I want you to know something more though, than all the medical facts that make HIV so much less scary than we all imagine. I want you to know how much it hurts every time someone jokes about “getting HIV” from a dirty public restroom. I want you to know that when you treat those who are HIV or AIDS infected as the marginalized of society, you deeply hurt those who live with the disease. HIV is not a gay disease, or an African disease. It is not passed on through poor hygiene, poor sanitation or poor morals. It is passed through blood (and semen and breastmilk.) Sometimes blood passes it to those practicing unprotected sex, and sometimes blood passes it to newborn babies emerging into the world for the first time. In either case, shame and blame have no place as a response to a life-long medical condition.
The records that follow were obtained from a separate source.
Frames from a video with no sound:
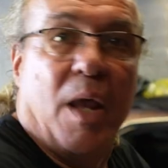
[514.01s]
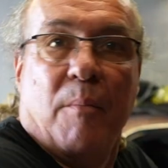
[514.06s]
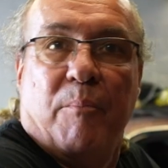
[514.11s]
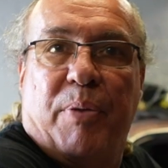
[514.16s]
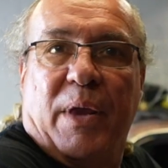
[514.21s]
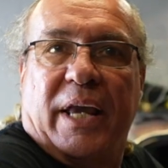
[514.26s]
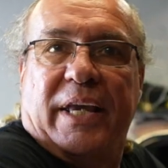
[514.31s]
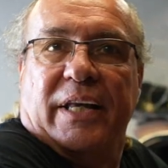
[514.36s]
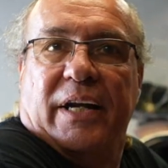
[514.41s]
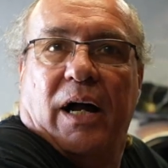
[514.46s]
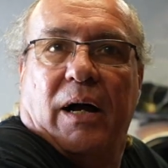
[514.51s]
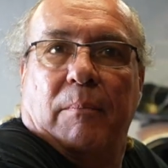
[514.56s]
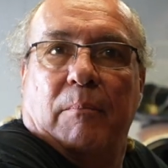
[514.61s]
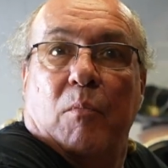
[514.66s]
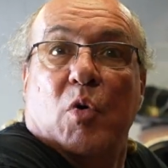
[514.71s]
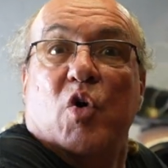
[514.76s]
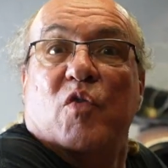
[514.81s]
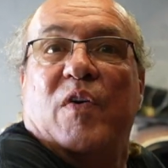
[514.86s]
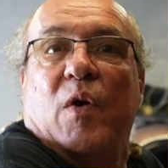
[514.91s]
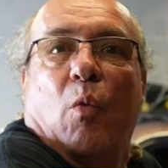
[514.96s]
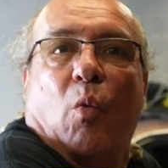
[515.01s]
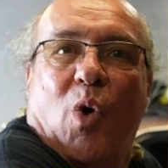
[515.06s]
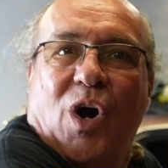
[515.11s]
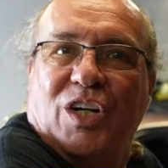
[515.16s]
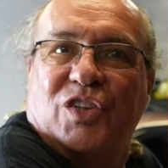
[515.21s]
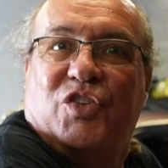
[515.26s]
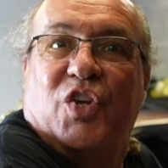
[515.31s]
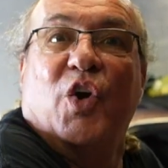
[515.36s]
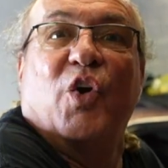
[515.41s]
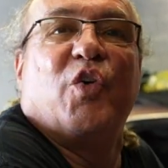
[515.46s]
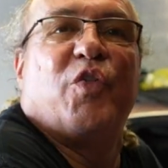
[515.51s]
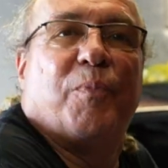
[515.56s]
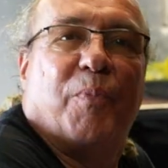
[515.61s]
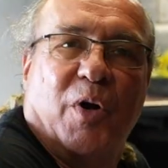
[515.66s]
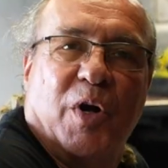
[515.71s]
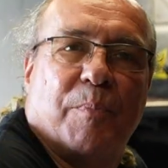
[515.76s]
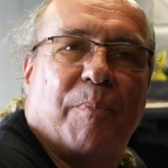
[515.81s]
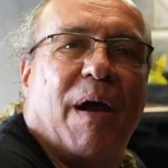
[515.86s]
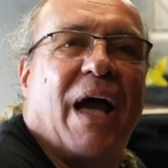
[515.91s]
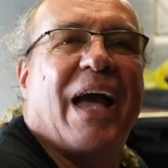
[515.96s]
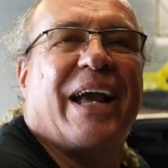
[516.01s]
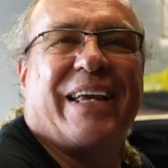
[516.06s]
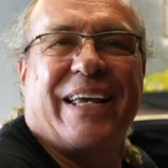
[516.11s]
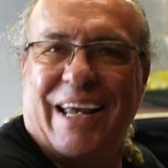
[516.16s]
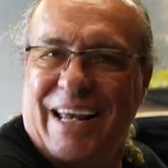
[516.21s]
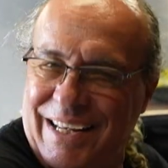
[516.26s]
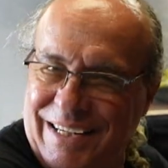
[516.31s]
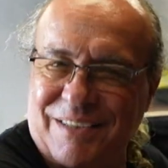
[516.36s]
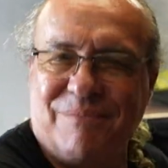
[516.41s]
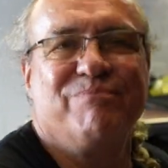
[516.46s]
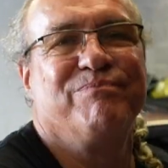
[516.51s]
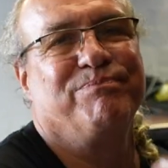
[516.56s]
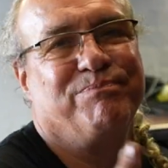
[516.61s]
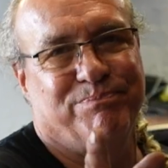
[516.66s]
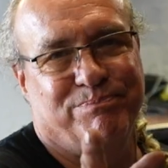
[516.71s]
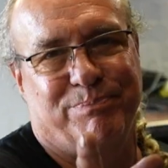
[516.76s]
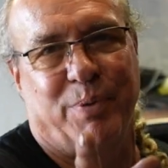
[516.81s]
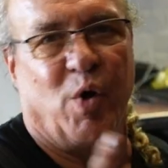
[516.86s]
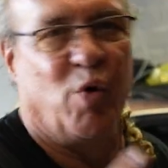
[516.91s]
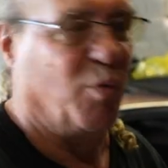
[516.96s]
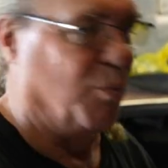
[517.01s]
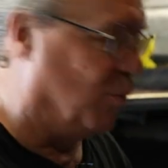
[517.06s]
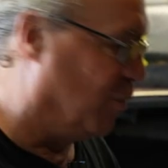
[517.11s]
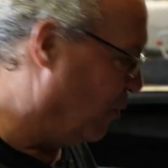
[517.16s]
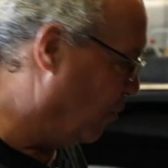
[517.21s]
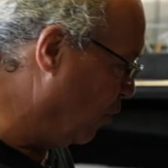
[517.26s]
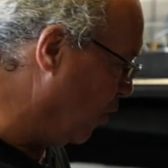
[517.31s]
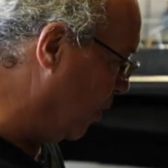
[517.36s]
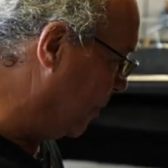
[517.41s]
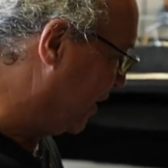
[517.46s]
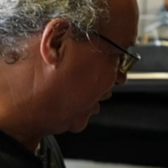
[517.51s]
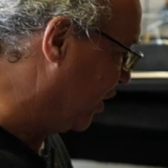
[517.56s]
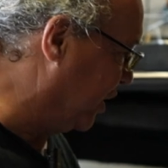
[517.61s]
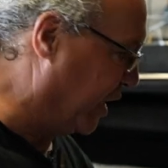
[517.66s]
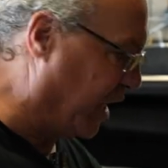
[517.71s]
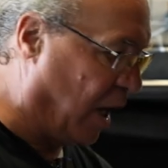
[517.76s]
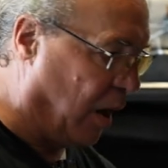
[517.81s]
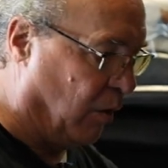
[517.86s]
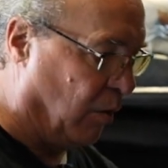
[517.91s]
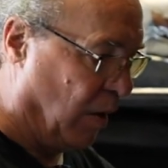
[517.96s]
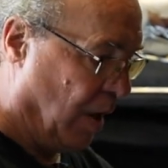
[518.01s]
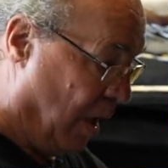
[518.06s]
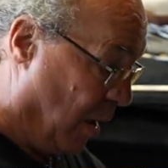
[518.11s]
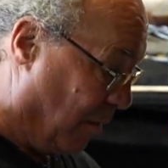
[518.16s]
pick it up, move it 1 tooth, put it back in. Boom, we'll be good to go.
Twice a day my daughter takes a handful of bright pills that, over decades of use, may cause her some side effects. More devastatingly, it is likely that she will face a lifetime of either secrecy or stigma. Maybe she will be a part of a pioneering generation that is opening the silence and creating new hope around this illness. Should she choose to reveal her diagnosis in the future, we fully support her – that is her choice. But, regardless, she will likely live for seventy or eighty years. She will marry and mother. (Those living with HIV controlled by medications can safely regularly practice protected sex and even give birth with less than 1% chance of transmitting their disease to their child.) She may become a doctor (as she dreams), changing the future of other girls affected by this or other conditions.
I also want you to know that it is most likely because of the stigma and expense associated with HIV that our daughter lost her first family. She then spent six years waiting for her adoption papers to be filed because social workers in her home country believed no one would want to adopt an HIV positive child. I want you to know how angry and sad that makes me.
And having written all this, I want you to know that living with an HIV positive child is among the easiest and the best things I have done with my life. I am a part of changing history as I parent this perfectly imperfect small person. I hope you will be a part of changing history too, as you stand up for Positive People whenever HIV or AIDS comes up in conversation. HIV is not dirty, it is not scary, it is not disgusting. It is a long-term medical condition with medical treatment just like diabetes. Let’s treat it that way. End the stigma. My beautiful daughter has a whole, healthy life ahead of her. Let’s make it a good one.